When git-annex filter-process is enabled, git add pipes the content of files into it, but that's thrown away, and the file is read again by git-annex to generate a hash. It would improve performance to hash the content provided via the pipe.

When filter-process is not enabled, git-annex smudge --clean reads the file to hash it, then reads it a second time to copy it into .git/annex/objects. When annex.addunlocked is enabled, git annex add does the same. It would improve performance to read once and copy and hash at the same time.

The incrementalhash branch has a start at implementing this. I lost steam on this branch when I realized that it would need to re-implement Annex.Ingest.ingest in order to populate .git/annex/objects/. And it's not as simple as writing an object file and moving it into place there, because annex.thin means a hard link should be made, and if the filesystem supports CoW, that should be used rather than writing the file again.

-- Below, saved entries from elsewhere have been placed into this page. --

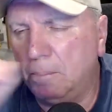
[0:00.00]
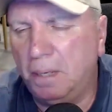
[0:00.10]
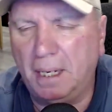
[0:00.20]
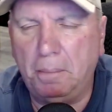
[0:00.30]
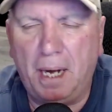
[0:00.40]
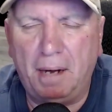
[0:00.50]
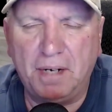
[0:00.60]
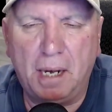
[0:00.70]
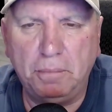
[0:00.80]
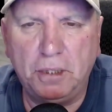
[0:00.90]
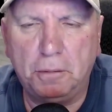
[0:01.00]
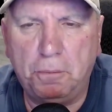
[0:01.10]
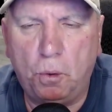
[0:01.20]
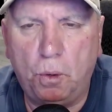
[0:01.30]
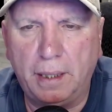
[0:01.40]
but I've, I've come to the
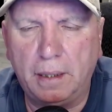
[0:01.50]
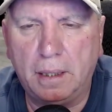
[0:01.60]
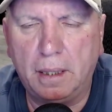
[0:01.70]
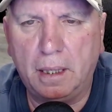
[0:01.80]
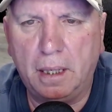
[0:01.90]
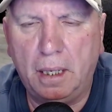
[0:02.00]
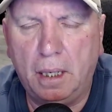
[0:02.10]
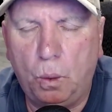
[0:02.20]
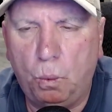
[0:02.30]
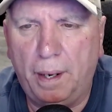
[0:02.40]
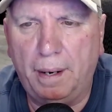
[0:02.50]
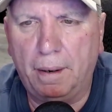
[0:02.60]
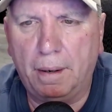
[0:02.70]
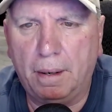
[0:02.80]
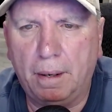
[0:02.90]
point
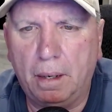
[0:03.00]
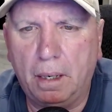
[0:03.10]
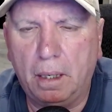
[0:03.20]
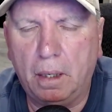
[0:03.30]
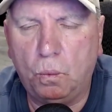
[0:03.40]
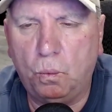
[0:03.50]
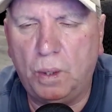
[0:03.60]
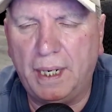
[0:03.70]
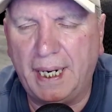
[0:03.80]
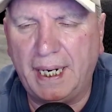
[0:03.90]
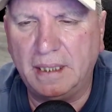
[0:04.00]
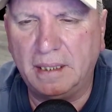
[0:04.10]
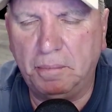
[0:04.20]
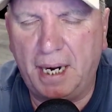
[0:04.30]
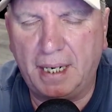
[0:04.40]
where when I get
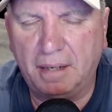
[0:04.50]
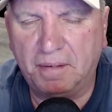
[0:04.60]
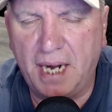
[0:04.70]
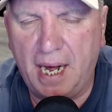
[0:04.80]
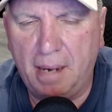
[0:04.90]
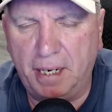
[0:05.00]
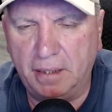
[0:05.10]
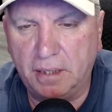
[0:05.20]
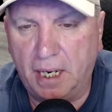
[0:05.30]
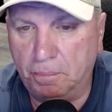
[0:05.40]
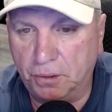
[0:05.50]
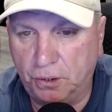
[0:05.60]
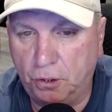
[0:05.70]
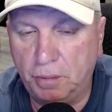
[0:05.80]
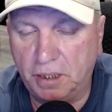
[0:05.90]
some negative comments, I
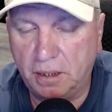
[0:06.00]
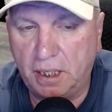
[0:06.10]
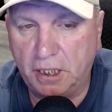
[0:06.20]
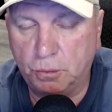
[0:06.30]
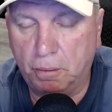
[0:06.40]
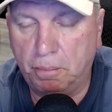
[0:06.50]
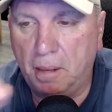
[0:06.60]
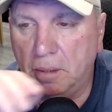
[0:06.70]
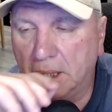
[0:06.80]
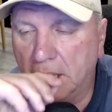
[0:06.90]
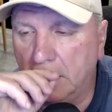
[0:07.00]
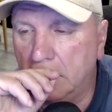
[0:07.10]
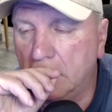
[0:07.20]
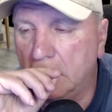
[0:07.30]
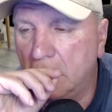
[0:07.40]
presume it's it's Republican,
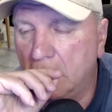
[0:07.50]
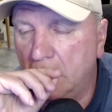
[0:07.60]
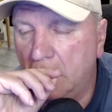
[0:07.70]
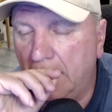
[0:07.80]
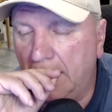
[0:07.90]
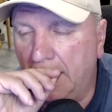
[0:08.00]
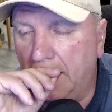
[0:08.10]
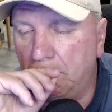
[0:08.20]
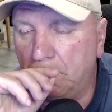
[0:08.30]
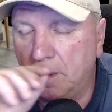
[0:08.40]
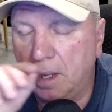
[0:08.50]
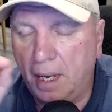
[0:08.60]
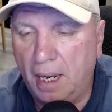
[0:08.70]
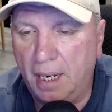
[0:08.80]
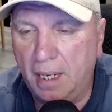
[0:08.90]
um,
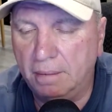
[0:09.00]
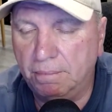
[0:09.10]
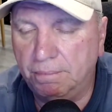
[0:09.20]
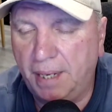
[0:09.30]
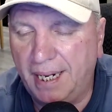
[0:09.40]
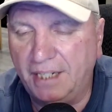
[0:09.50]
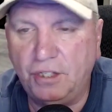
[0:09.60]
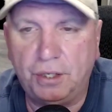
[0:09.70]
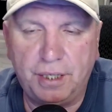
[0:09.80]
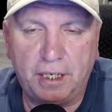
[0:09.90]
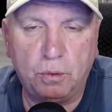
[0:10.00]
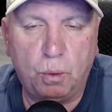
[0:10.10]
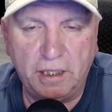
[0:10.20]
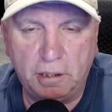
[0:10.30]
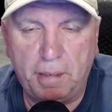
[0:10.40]
uh, and I should think
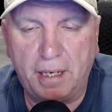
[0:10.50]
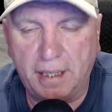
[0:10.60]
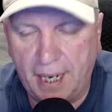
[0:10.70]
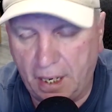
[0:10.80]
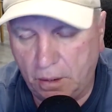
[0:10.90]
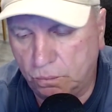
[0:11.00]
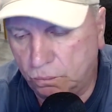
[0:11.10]
twice about it now.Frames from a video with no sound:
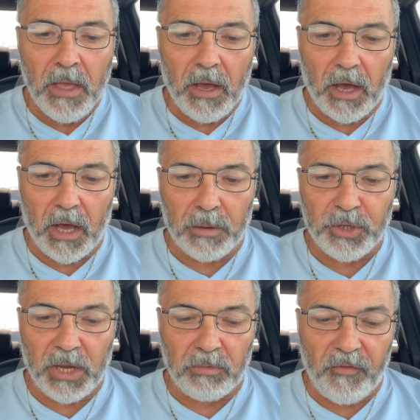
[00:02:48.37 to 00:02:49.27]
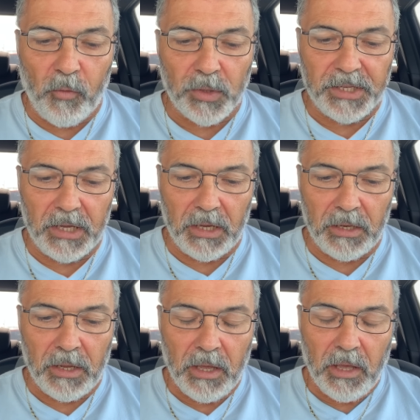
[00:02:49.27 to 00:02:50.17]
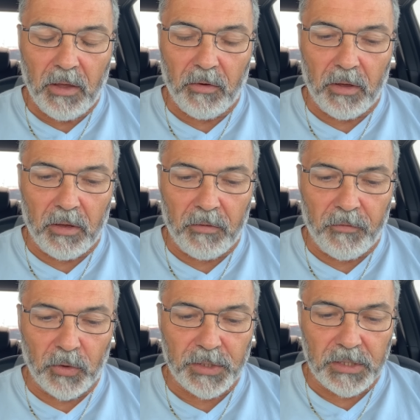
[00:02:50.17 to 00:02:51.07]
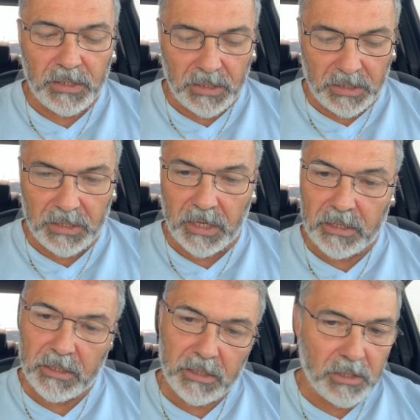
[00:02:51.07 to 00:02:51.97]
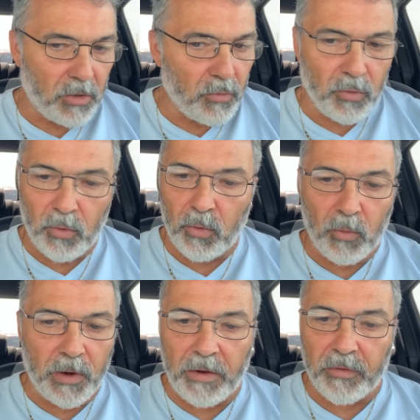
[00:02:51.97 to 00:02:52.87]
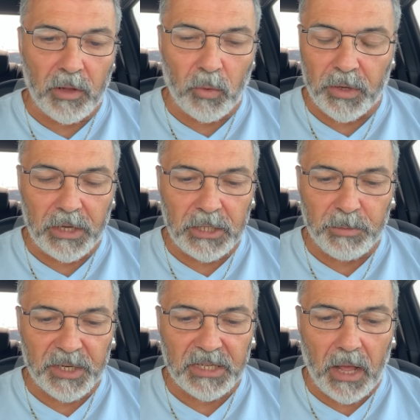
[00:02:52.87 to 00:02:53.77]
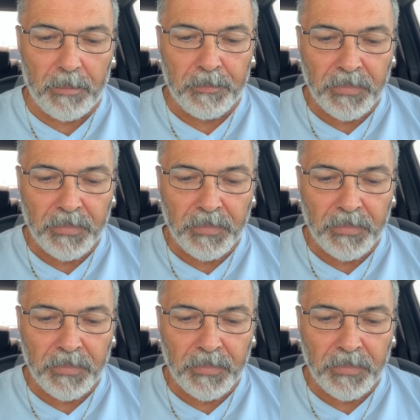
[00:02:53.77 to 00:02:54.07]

uh, chapter 14, uh, verses 6 through whenever the Lord leads me to stop.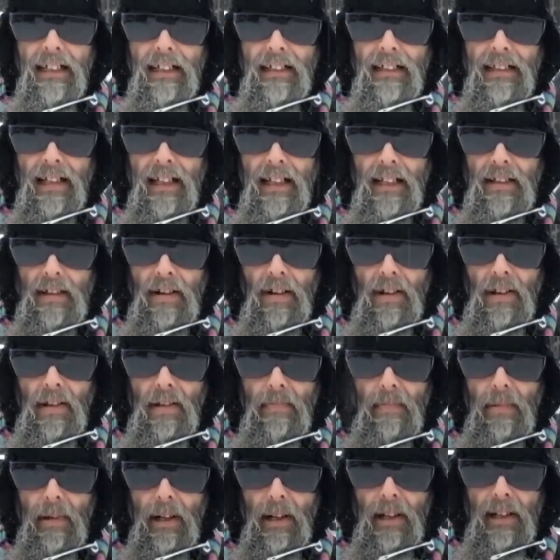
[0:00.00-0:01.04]
It's like Dolly
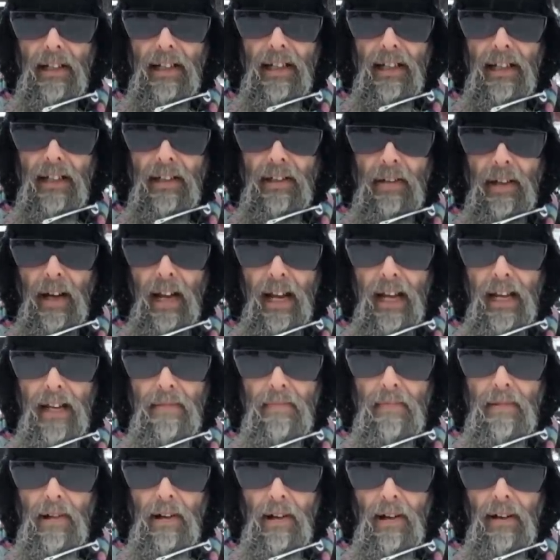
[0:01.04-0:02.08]
Parton in a
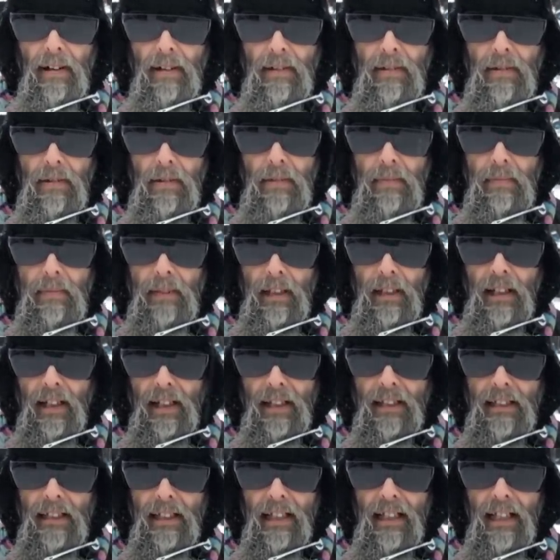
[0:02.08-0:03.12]
training bra. Oh, did
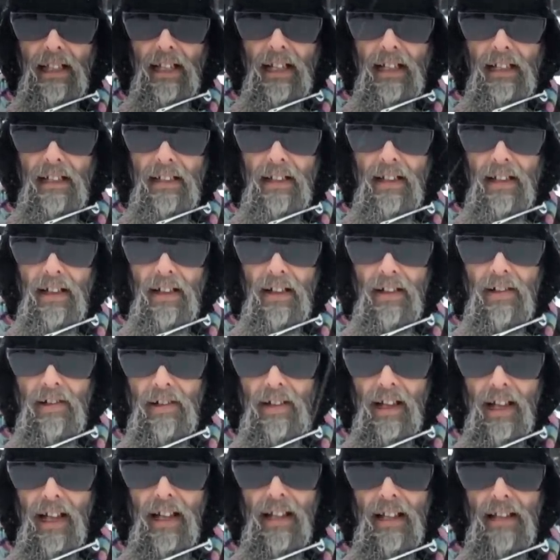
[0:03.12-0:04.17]
I say that?
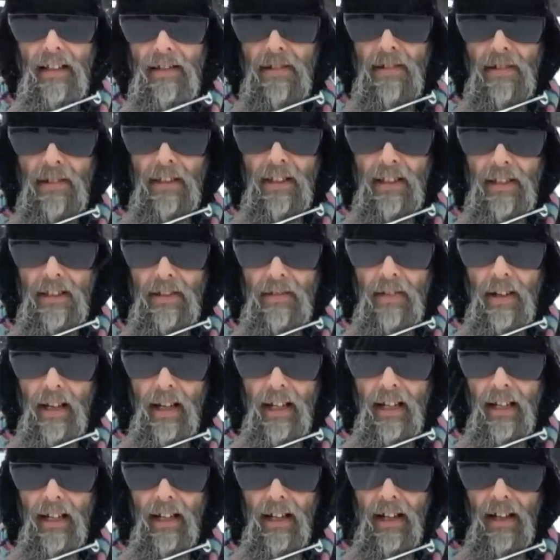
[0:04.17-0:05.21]
Okay, let's go this
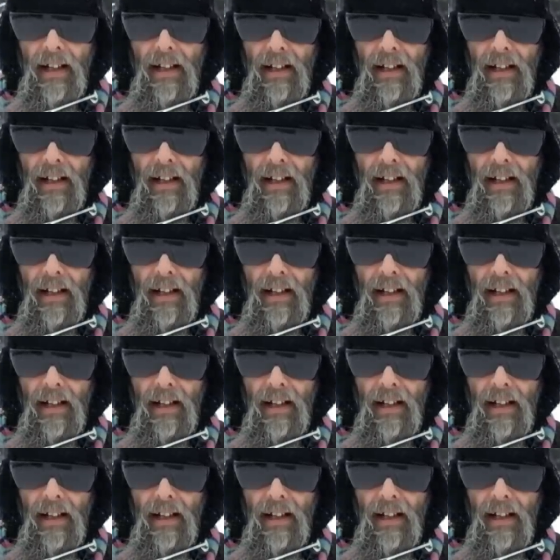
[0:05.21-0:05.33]
way.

A benchmark on Linux showed that git add of a 1 gb file is about 5% slower with filter-process enabled than it is with filter-process disabled. That's due to the piping overhead to filter-process (git smudge clean interface suboptiomal). git-annex add with annex.addunlocked has similar performance as git add with filter-process disabled.

git-annex add without annex.addunlocked is about 25% faster than those, and only reads the file once, but it also does not copy the file, so of course it's faster, and always will be.

Probably disk cache helps them a fair amount, unless it's too small. So it's not clear how much implementing this would really speed them up.

This does not really affect default configurations. Performance is only impacted when annex.addunlocked or annex.largefiles is configured, and in a few cases where an already annexed file is added by git add or git commit -a.

So is the complication of implementing this worth it? Users who need maximum speed can use git-annex add.